WHAT THE EXERCISE ASKS.
The records below need to be repeated exactly, with every picture left out.

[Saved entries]
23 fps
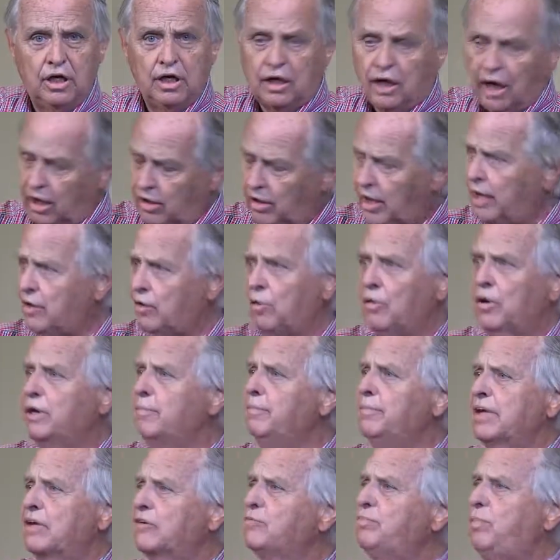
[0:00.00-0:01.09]
Now, I don't want to
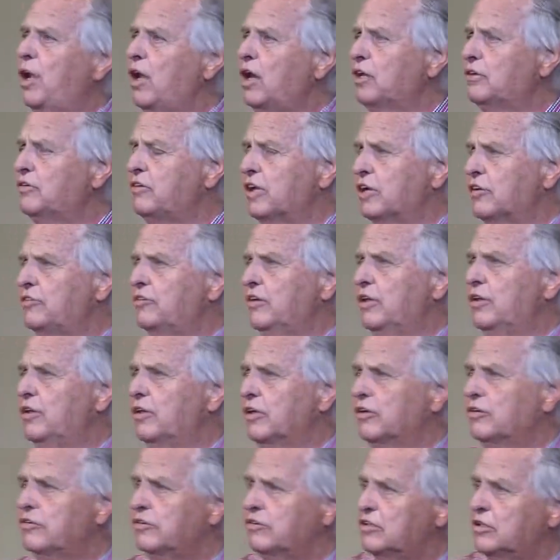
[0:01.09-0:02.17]
mix politics in
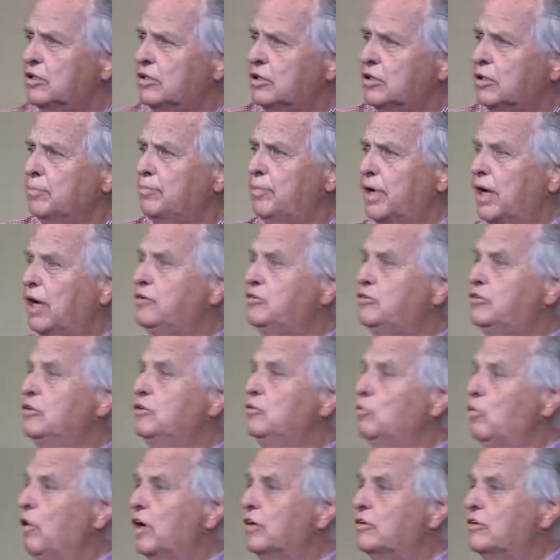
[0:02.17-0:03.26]
this, but I do
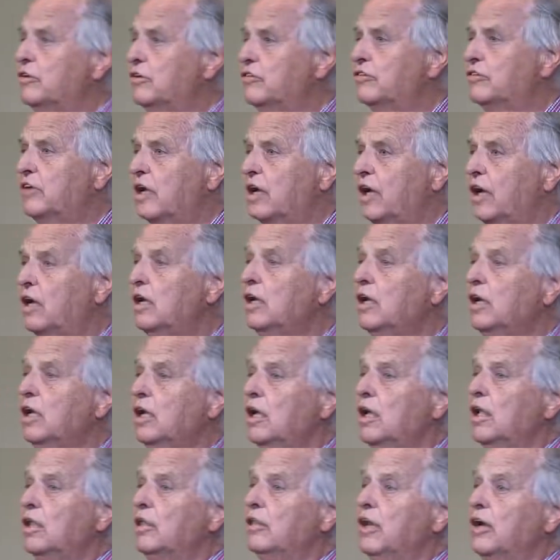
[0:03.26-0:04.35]
want to say
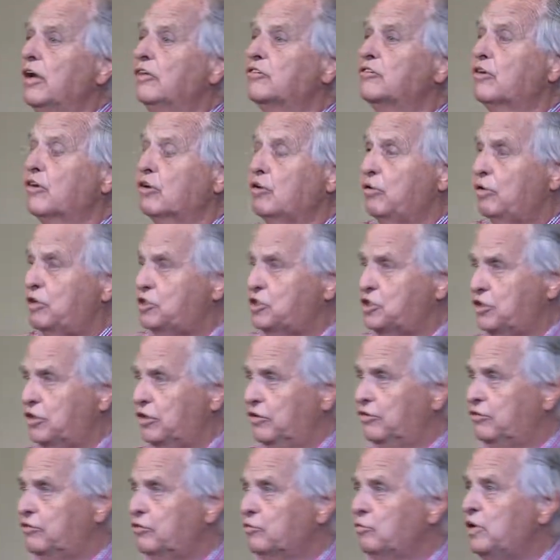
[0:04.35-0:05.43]
that as
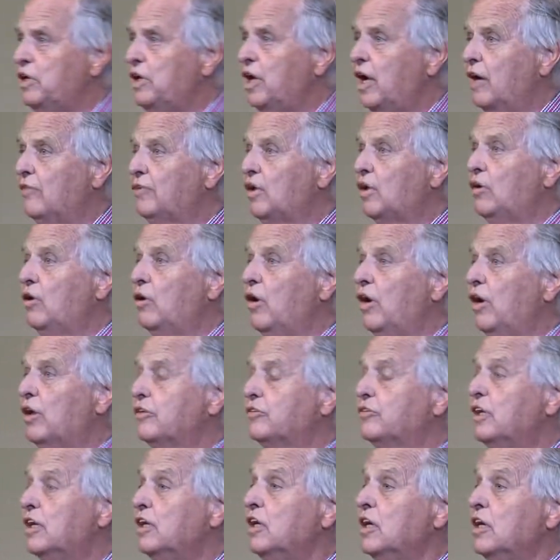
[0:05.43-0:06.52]
Christians, we have a
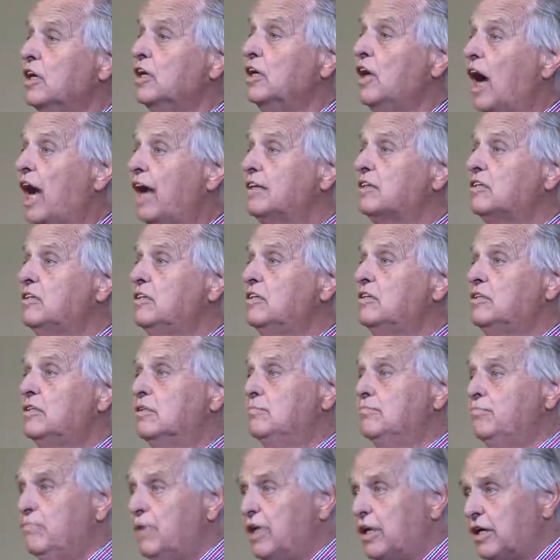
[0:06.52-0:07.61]
loyalty not to
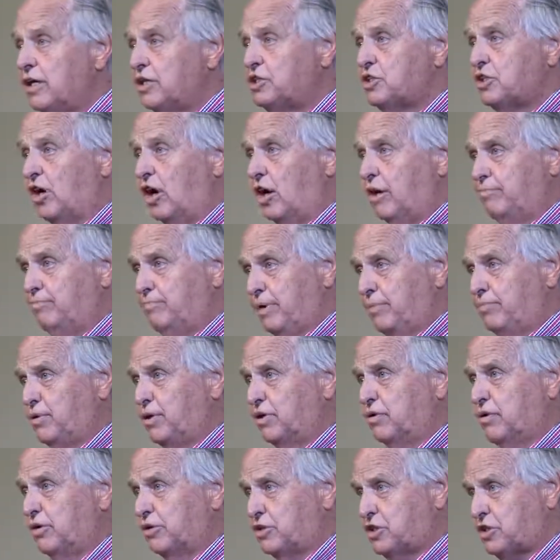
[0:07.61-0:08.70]
diminish our
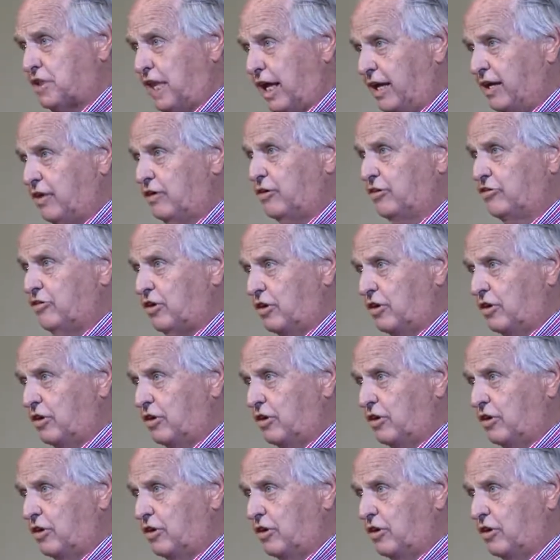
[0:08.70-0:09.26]
biblical standards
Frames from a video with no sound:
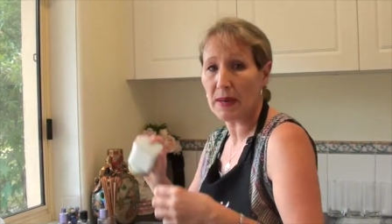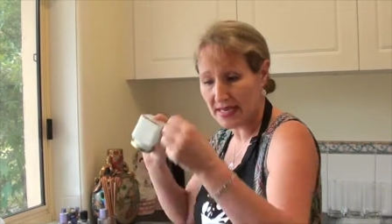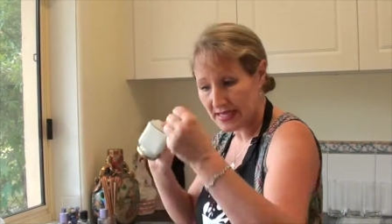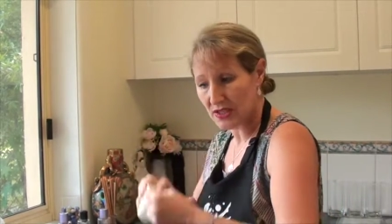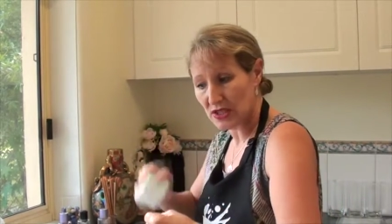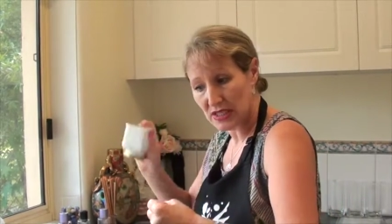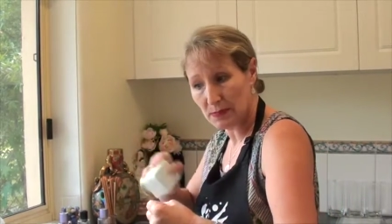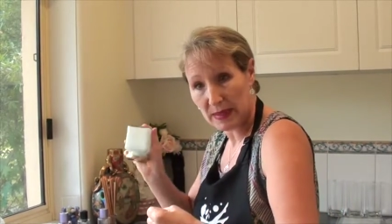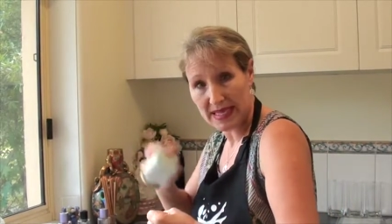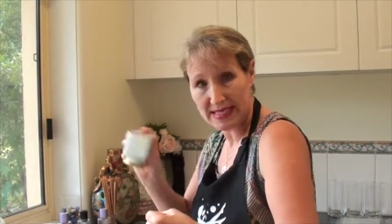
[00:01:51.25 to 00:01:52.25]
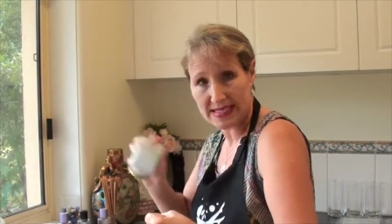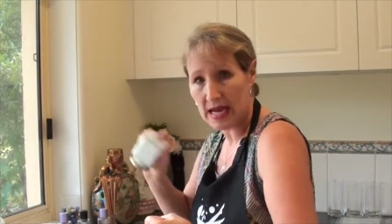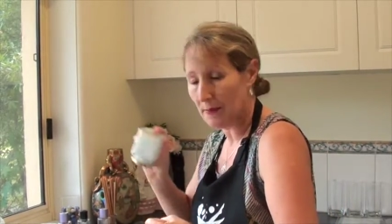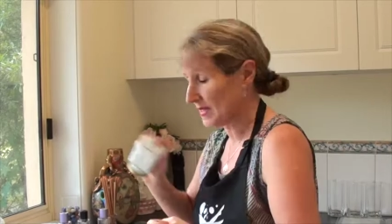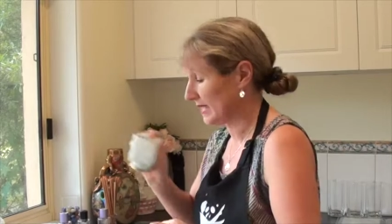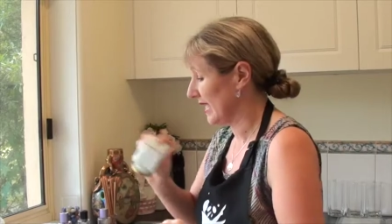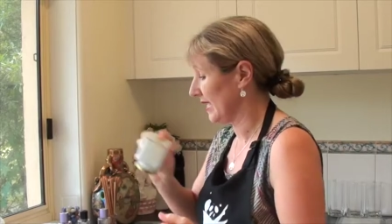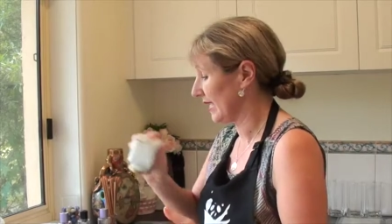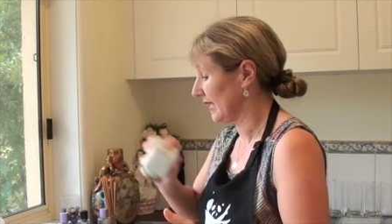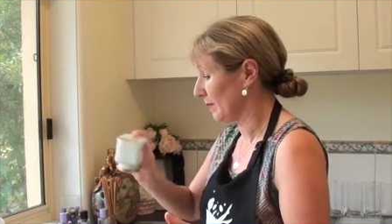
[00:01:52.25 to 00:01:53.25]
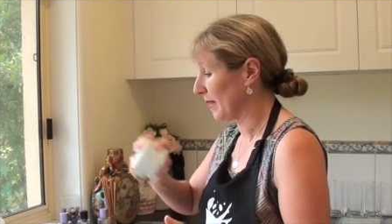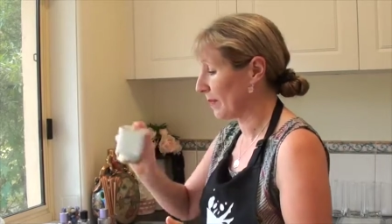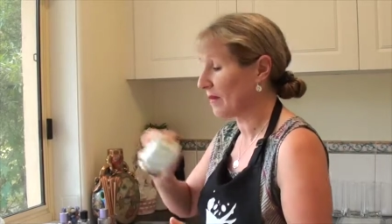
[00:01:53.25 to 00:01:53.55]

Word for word: blender just to blend it up and down a little bit.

WRITTEN RESPONSE.
23 fps
[0:00.00-0:01.09]
Now, I don't want to
[0:01.09-0:02.17]
mix politics in
[0:02.17-0:03.26]
this, but I do
[0:03.26-0:04.35]
want to say
[0:04.35-0:05.43]
that as
[0:05.43-0:06.52]
Christians, we have a
[0:06.52-0:07.61]
loyalty not to
[0:07.61-0:08.70]
diminish our
[0:08.70-0:09.26]
biblical standards
Frames from a video with no sound:
[00:01:51.25 to 00:01:52.25]
[00:01:52.25 to 00:01:53.25]
[00:01:53.25 to 00:01:53.55]

Word for word: blender just to blend it up and down a little bit.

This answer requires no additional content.